Deep Learning: Transfer Learning in 10 lines of MATLAB Code
Avi’s pick of the week is Deep Learning: Transfer Learning in 10 lines of MATLAB Code by the MathWorks Deep Learning Toolbox Team.
Have you ever wanted to try deep learning to solve a problem but didn’t go through with it because you didn’t have enough data or were not comfortable designing deep neural networks? Transfer learning is a very practical way to use deep learning by modifying an existing deep network (usually trained by an expert) to work with your data. This post contains a detailed explanation on how transfer learning works. Before you read through the rest of this post, I would highly recommend you watch this video by Joe Hicklin (pictured below) that illustrates what I will explain in more detail.
The problem I am trying to solve with transfer learning is to distinguish between 5 categories of food – cupcakes, burgers, apple pie, hot dogs and ice cream. To get started you need two things:
- Training images of the different types of food we are trying to recognize
- A pre-trained deep neural network that we can re-train for our data and task
Load Training Images
I have all my images stored in the “Training Data ” folder with sub-directories corresponding to the different classes.

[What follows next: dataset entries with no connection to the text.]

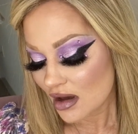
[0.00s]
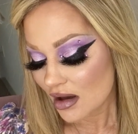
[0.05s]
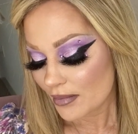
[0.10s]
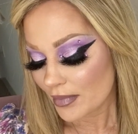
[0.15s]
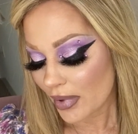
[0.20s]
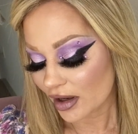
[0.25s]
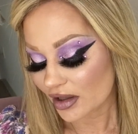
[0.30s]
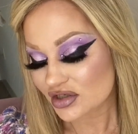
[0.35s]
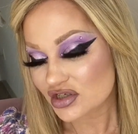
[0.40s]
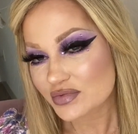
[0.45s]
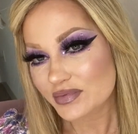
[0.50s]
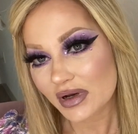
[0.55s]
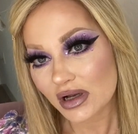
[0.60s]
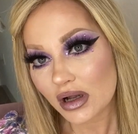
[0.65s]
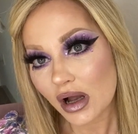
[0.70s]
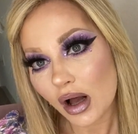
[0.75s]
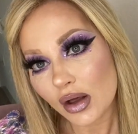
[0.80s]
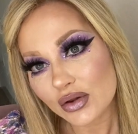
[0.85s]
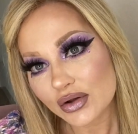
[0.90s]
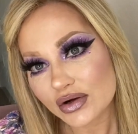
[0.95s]
parchment
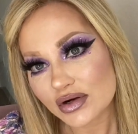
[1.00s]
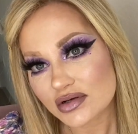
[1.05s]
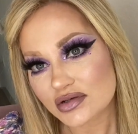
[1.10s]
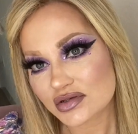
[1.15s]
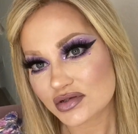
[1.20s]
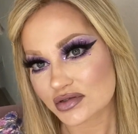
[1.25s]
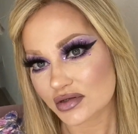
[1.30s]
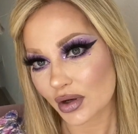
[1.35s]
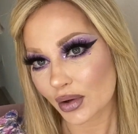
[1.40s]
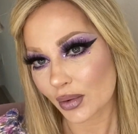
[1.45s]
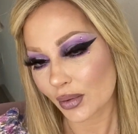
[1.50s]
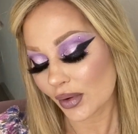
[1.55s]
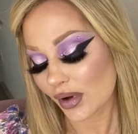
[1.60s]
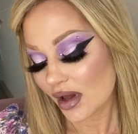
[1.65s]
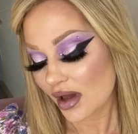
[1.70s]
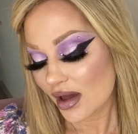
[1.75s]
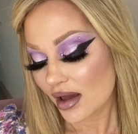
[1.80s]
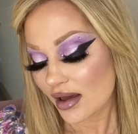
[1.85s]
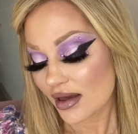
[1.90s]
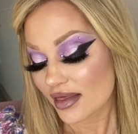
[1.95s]
color. So
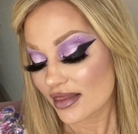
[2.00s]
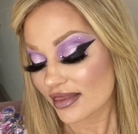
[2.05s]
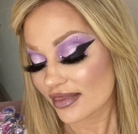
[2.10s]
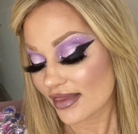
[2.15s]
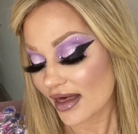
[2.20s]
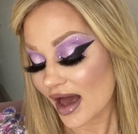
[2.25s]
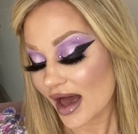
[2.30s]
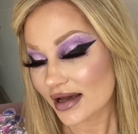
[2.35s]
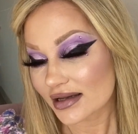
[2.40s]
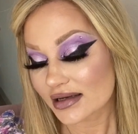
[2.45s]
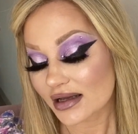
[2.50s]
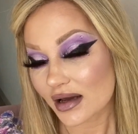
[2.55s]
that,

I chose this structure as it allows imageDataStore to use the folder names as labels for the image categories.
To bring the images into MATLAB I use imageDatastore. imageDataStore is used to manage large collections of images. With a single line of code I can bring all my training data into MATLAB, in my case I have a few thousand images but I would use the same code even if I had millions of images. Another advantage of using the imageDataStore is that it supports reading images from disk, network drives, databases and big-data file systems like Hadoop.
allImages = imageDatastore('TrainingData', 'IncludeSubfolders', true, 'LabelSource', 'foldernames');
I then split the training data into two sets one for training and the other for testing, the split I used is 80% for training and the rest for testing.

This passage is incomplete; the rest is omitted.